Best Place to Stay in Mexico City
If you want to decide where to stay in Mexico City for the first time, nightlife, near airport, foodies, budget & safety, you need to have some background knowledge of the City. We’ll help you find the best areas to stay in Mexico City in this guide.
Mexico’s capital with a population making it the largest city in North America is not without its problems of crime and poverty. The same can be said of many of the world’s cities so this is not meant to be off-putting.
The oldest capital in the Americas, Mexico City has much to appeal to those interested in history and culture. It was home to the Aztecs and influenced markedly by the Spanish occupation. There are a huge number of galleries and museums, famous landmarks and great shopping.
Where to Stay in Mexico City – 9 Best Areas to Stay in Mexico City
The question of where to make your base depends on your priorities. You may want to be near to fine dining options of which there are many, or have a choice of luxury hotels. Your sights may be lower and hopefully, you will know more after reading on.
Where to Stay in Mexico City Map
See more where to stay in Mexico city, go to Google Map;
1. Reforma – Best Area to Stay in Mexico City for Foodies & Art Lovers
The Promenade of the Reform (Paseo de la Reforma) is modeled on the great boulevards of Europe, its origins being in the 1860s. It runs across the heart of the City and its current name remembers the War that created Mexico as it is known today.
It contains many of the Capital’s tallest buildings and is the hub of tourist activity. That includes top quality hotels and restaurants as well as exhibitions of the finest art. It is also the place that activists select for both celebrations and protests.
Parades are a regular feature, sometimes between the Angel of Independence and Zocalo or on to Los Pintos. If the national soccer side has won, you can expect crowds around the Angel of Independence roundabout.
YOU SHOULD STAY IN REFORMA IF:
- You are looking for a central location
- You want a choice of hotels and restaurants nearby
- You are interested in art
- You don’t mind crowded places
2. El Centro – Best Area to Stay in Mexico City for History & Culture
The historic heart of the City extends for several blocks outwards from the main plaza. Zocalo, which can hold 100,000 people, is the biggest square in Latin America. There are over 9,000 buildings within El Centro and over 1,500 of them are regarded as of historic significance.
They date back as far as the 16th Century in some cases, a place where the Spanish built on the former Aztec capital, Tenochtitlan. One section is the pre-Hispanic City and structures built until independence. The other buildings are from independence until the end of the 19th Century.
UNESCO has awarded World Heritage Site status to this area of Mexico City.
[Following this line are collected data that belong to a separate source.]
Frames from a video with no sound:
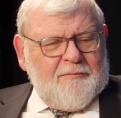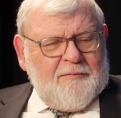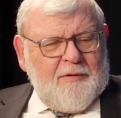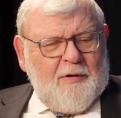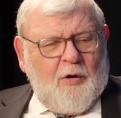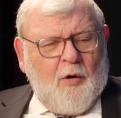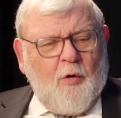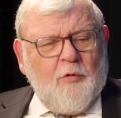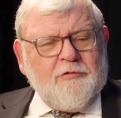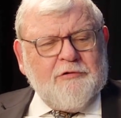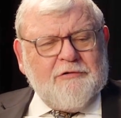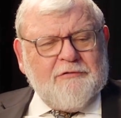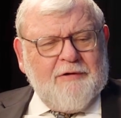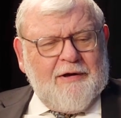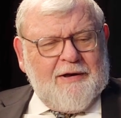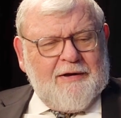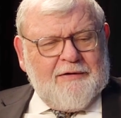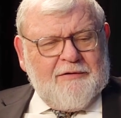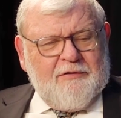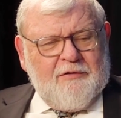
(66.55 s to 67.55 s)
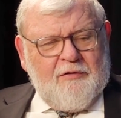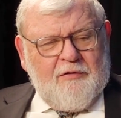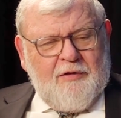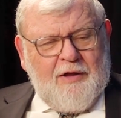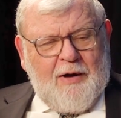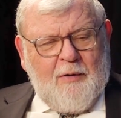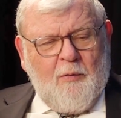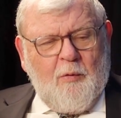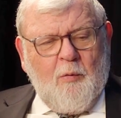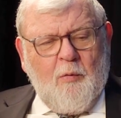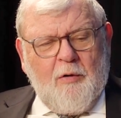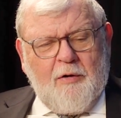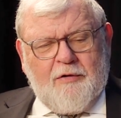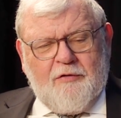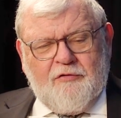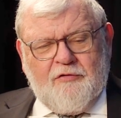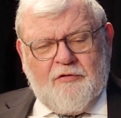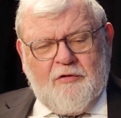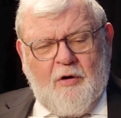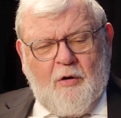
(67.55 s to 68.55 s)
Holy Land. Our work
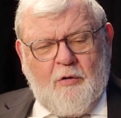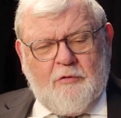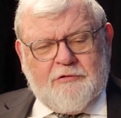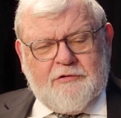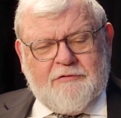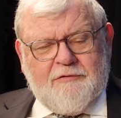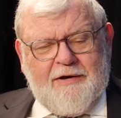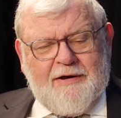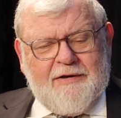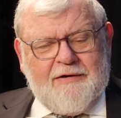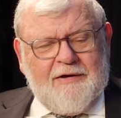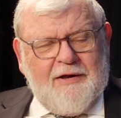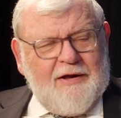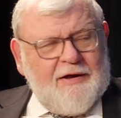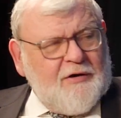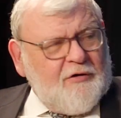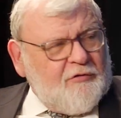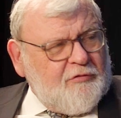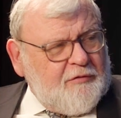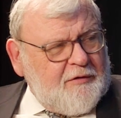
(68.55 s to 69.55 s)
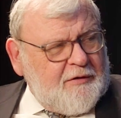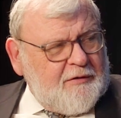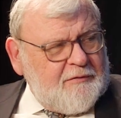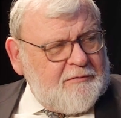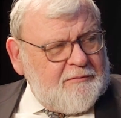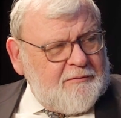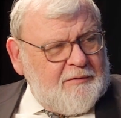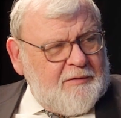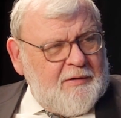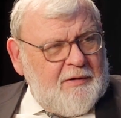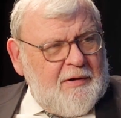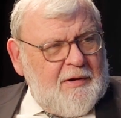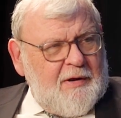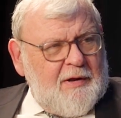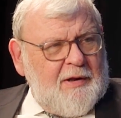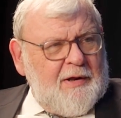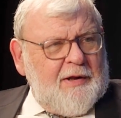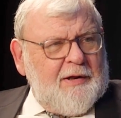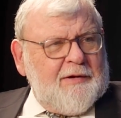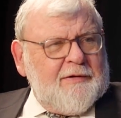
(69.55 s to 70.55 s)
is in the Holy Land in Israel.
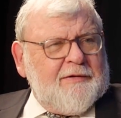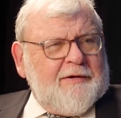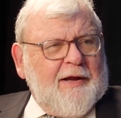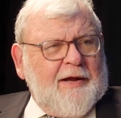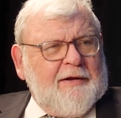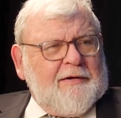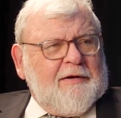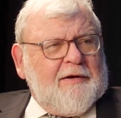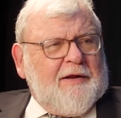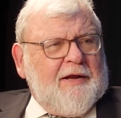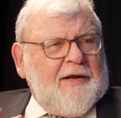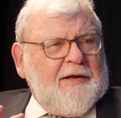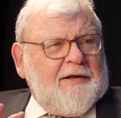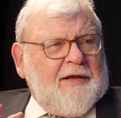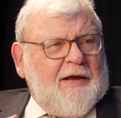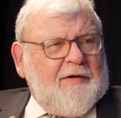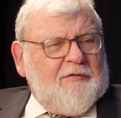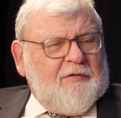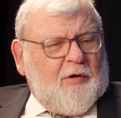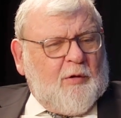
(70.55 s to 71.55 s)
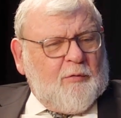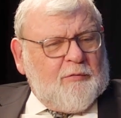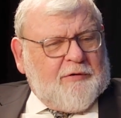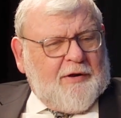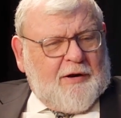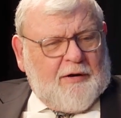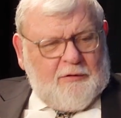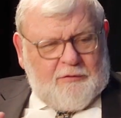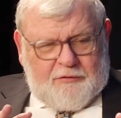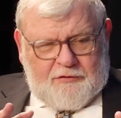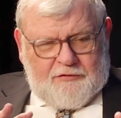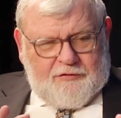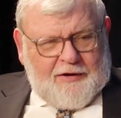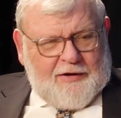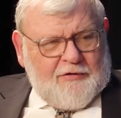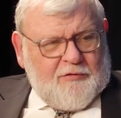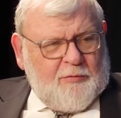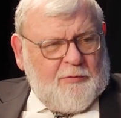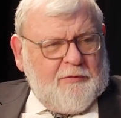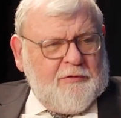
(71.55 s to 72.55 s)
Take the King David Hotel, because
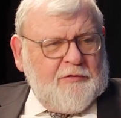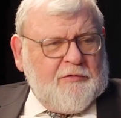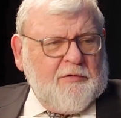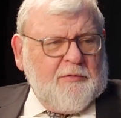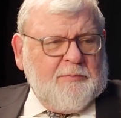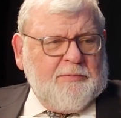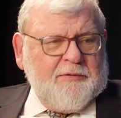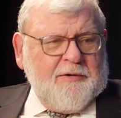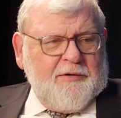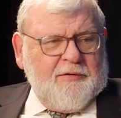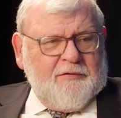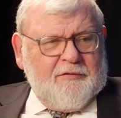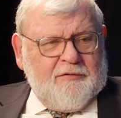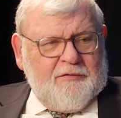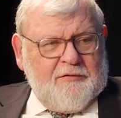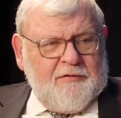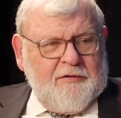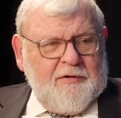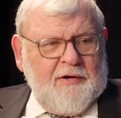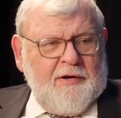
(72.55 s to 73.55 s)
that's where it took place.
Enjoy the many museums in a largely pedestrianized neighborhood. It has undergone restoration with tourism encouraged by double-decker bus tours, fine restaurants, and fashionable shopping.
YOU SHOULD STAY IN EL CENTRO IF:
- You have a keen interest in history
- You are happy to walk and explore
- You love museums
- You want good shopping and restaurants nearby
- You don’t intend to walk around in quiet areas after dark
3. Roma – Best Area to Stay in Mexico City for the First Time
Just west of El Centro, Colonia Roma is a neighborhood found on either side of Coahuila Street. It was planned as a high-class district a century ago. By 1940, it had very much a middle class feel with its decline continuing after the 1958 earthquake.
Recent years have seen its restoration into an important culinary district in the City. There are many bars as well as several attractions for tourists including galleries, churches, good shopping, and cultural centers. The Food Hall, Mercado Roma, is evidence of the fine products used in many of its quality restaurants.
It still has many residential buildings and other former residences built a century ago now house the ‘’New Roma.’’ Its revival has resulted as it becoming known recently as ‘’Barrio Magico’’ translated as ‘’magical neighborhood.’’ Its appeal is further reinforced by the nice parks and squares in Roma.
YOU SHOULD STAY IN ROMA IF:
- You are interested in fine dining
- You enjoy green areas within cities
- You want to be in the heart of the City’s main tourist attractions
- You are a keen shopper when on holiday
4. La Condesa – Best Area to Stay in Mexico City Close to the Central
La Condesa in the Cuauhtémoc Borough is almost 3 miles west of Zocalo and immediately west of Roma. It is known locally as part of “Barrio Mágico Turístico” translated as “Magic Neighborhood for Tourists”. It is popular with the young, whether students or businessmen. Pet lovers also enjoy this district.
There are plenty of restaurants, bars, and clubs in La Condesa named after the Countess of Miravalle who formerly owned this land. This neighborhood began to develop in the early 20th Century.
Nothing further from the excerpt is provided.